The HICU (Huntsman ICU) doctors have been allowing me to participate in their rounds on Kendall’s case each morning. While I have learned a great deal of medical terminology and what different types of numbers might mean, there is a lot that I don’t completely understand. And so much of it is discussing the many serious conditions and failing organs and problems that his body is fighting right now. After rounds today I asked the head internist if there were any positive things he could share with me. I’m glad I asked. I think they get so focused on the things they need to be fixing (and I think they often forget I’m there off to the side listening and taking notes), that they don’t always acknowledge the things that might be going well.
While he first reminded me that Kendall is very critically ill, the doctor did say that things are not as dire as they were on Monday. That was an extremely difficult day (for both Kendall and me, I think). Some things have stabilized a bit since then. Kendall’s body seems to be able to tolerate the continuous dialysis as long as they are giving him medication to keep his blood pressure up.

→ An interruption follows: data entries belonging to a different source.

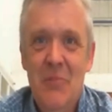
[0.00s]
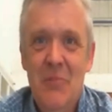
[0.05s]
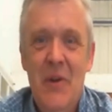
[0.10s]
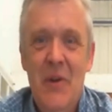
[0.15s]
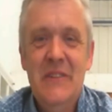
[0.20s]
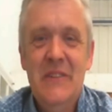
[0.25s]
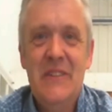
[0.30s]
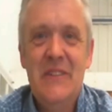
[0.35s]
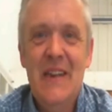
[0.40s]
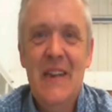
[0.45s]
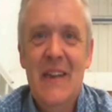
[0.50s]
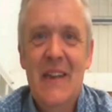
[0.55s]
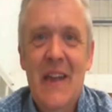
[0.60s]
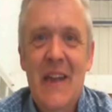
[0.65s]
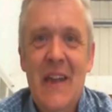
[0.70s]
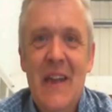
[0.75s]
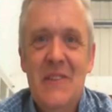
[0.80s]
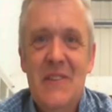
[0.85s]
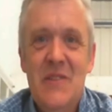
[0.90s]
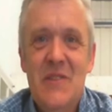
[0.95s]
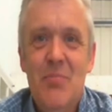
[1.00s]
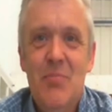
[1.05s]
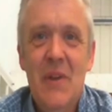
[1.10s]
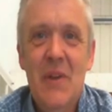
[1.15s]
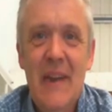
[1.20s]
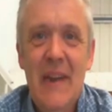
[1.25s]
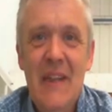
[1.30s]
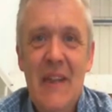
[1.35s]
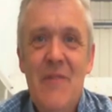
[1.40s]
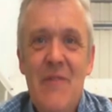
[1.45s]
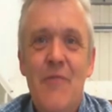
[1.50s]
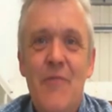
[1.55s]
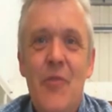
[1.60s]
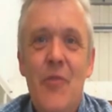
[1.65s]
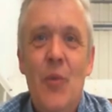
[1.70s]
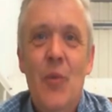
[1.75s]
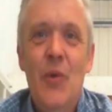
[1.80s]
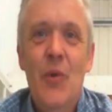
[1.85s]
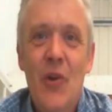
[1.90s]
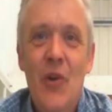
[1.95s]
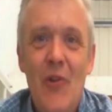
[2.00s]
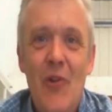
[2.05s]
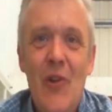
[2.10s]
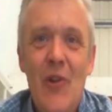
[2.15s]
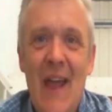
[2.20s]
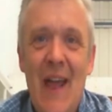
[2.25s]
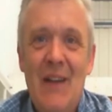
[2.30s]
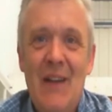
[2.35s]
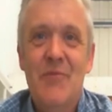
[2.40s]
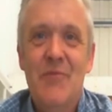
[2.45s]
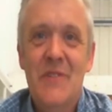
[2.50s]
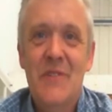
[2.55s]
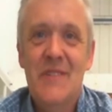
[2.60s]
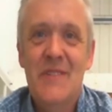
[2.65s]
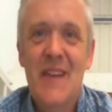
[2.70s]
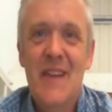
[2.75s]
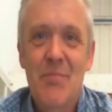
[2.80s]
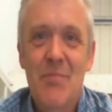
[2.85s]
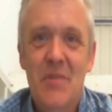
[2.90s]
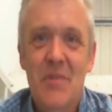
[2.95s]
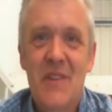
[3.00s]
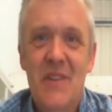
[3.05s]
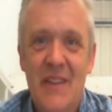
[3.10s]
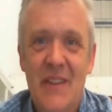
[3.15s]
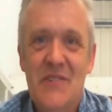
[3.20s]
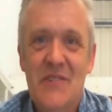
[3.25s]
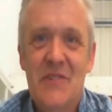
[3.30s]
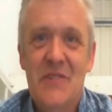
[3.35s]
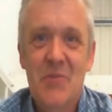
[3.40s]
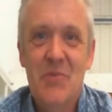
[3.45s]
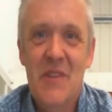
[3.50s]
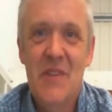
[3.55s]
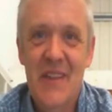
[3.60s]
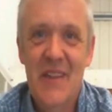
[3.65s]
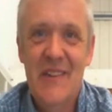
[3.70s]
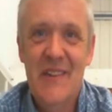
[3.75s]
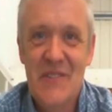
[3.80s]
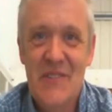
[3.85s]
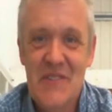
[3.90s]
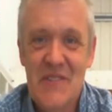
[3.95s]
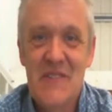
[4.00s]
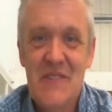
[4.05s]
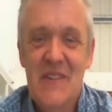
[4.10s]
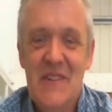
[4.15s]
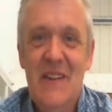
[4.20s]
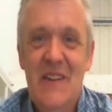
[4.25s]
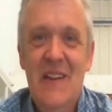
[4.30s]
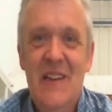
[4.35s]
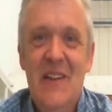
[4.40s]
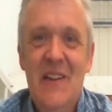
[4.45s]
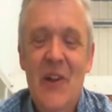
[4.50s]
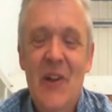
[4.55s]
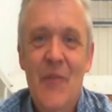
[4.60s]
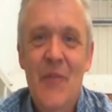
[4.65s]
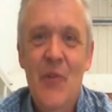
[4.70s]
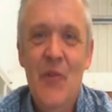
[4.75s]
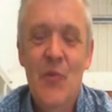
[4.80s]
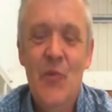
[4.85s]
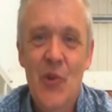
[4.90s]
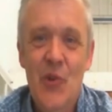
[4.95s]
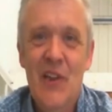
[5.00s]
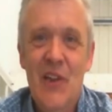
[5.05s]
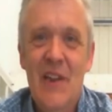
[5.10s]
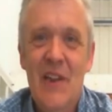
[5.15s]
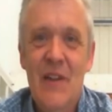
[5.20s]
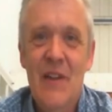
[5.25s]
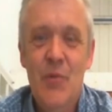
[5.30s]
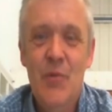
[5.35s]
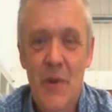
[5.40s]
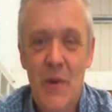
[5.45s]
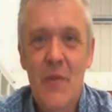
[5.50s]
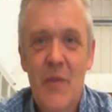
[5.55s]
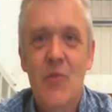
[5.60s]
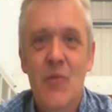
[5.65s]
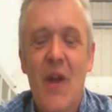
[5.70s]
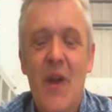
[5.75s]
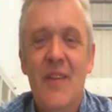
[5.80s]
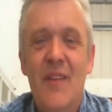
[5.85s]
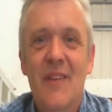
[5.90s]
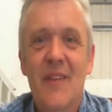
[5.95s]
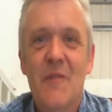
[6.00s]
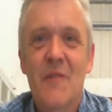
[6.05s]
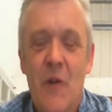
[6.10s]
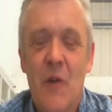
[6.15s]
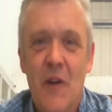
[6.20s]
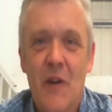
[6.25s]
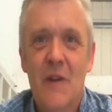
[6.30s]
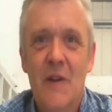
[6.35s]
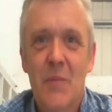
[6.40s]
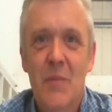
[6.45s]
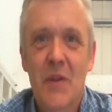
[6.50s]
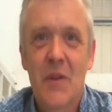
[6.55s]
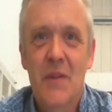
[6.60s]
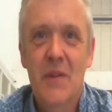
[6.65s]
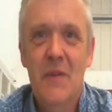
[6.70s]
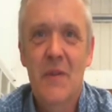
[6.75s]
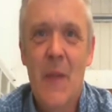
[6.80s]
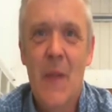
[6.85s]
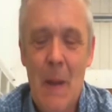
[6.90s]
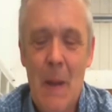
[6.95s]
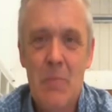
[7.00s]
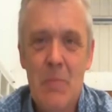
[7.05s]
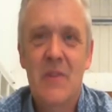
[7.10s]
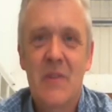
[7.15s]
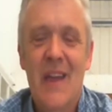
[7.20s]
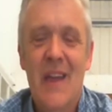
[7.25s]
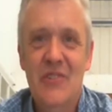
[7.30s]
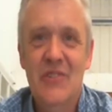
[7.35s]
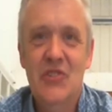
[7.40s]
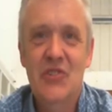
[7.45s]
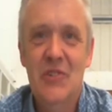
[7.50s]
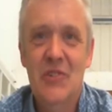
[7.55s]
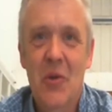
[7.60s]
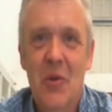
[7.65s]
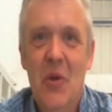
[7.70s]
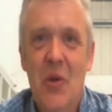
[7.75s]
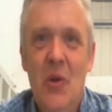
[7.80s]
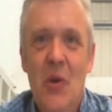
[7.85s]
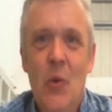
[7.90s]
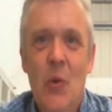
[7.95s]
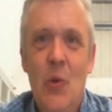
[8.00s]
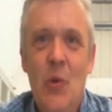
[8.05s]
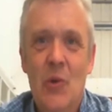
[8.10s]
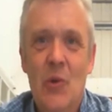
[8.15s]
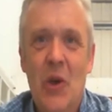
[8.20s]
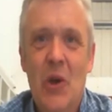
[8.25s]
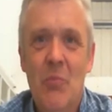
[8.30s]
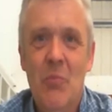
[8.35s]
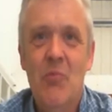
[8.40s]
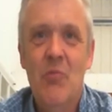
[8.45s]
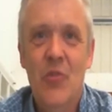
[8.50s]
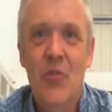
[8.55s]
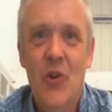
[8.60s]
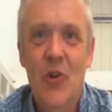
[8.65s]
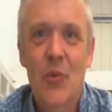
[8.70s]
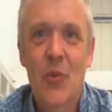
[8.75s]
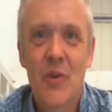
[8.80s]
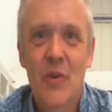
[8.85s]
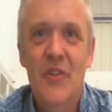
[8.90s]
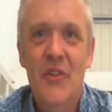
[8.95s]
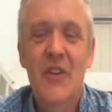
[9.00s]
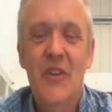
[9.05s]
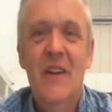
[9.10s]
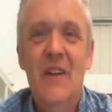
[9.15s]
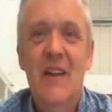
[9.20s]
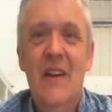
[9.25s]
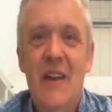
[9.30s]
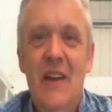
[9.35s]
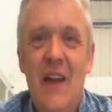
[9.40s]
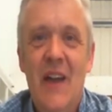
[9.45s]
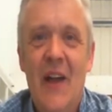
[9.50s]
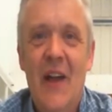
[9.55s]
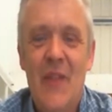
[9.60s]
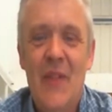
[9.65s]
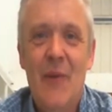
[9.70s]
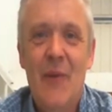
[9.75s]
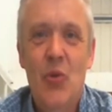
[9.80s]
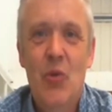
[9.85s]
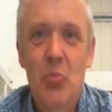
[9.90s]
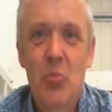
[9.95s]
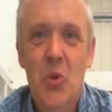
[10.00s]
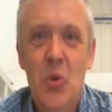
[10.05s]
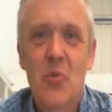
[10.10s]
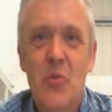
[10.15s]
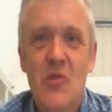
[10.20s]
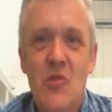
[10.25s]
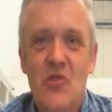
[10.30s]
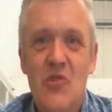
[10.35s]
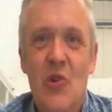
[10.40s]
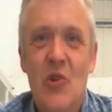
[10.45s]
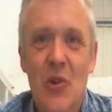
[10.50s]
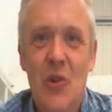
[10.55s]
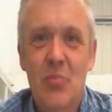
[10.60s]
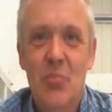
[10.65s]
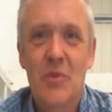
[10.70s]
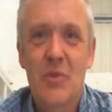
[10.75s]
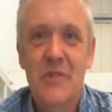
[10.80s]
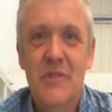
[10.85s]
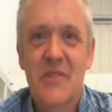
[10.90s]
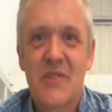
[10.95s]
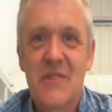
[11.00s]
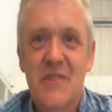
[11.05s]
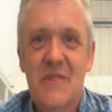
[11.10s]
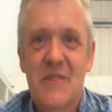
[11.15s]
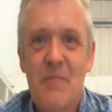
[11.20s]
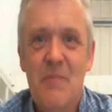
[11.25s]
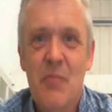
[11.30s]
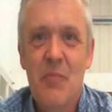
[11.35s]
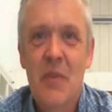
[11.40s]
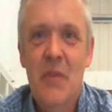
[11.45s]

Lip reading: Mostly it's the belief that we all have the same potential within us, and that really, if we're in the right environment, that potential will come forward, and that will move us all upwards.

He didn’t throw up today (which he had been doing after they started the feeding tube). And overall it looks like his liver numbers are trending in a good direction (although his billirubin was higher than yesterday). Kendall’s liver condition is really key to a lot of things going on right now, including his kidney function and the hepatic encephalopathy. And while he is sedated a lot of the time, this is giving Kendall’s body a much needed rest.
They do regular “sedation vacations” where they take Kendall off the sedation and try to wake him up enough to see if he will follow some basic commands (like blinking, wiggling toes, squeezing a hand, etc.). During this morning’s rounds they said that Kendall wasn’t responding to commands. I asked if they would let me try to get a response from him. I’ll admit, it was more than a bit validating when Kendall would squeeze my hand (but not a nurse’s or the physical therapist’s), he blinked for me, and he moved his foot when I asked him to wiggle his toes. The doctors also talked about how agitated he had been, but several times today Kendall would calm down and relax if I was quietly talking to him and explaining what was happening. I really do think he can hear me even when he is sedated.
I couldn’t sleep last night, and so while I was up I read my scriptures for a while. I came across a verse in 1 Nephi 7:12 that says, “Yea, and how is it that ye have forgotten that the Lord is able to do all things according to his will, for the children of men, if it so be that they exercise faith in him? Wherefore, let us be faithful to him.” Then today I had someone remind me of the importance of not giving in to fear when trying to exercise faith, and what a difference it makes when we visualize, and expect, the outcome we want. I think I had lost sight of that after last Sunday and Monday when things seemed so bleak and frightening. The doctors have not given up on Kendall and I certainly am not going to. I will be his biggest champion and advocate. I won’t lose hope. I’m going to look forward to and imagine Kendall being home again with our family, and being able to put this experience behind us. Because whatever the ultimate outcome, I don’t want to live THIS moment in fear. I choose faith.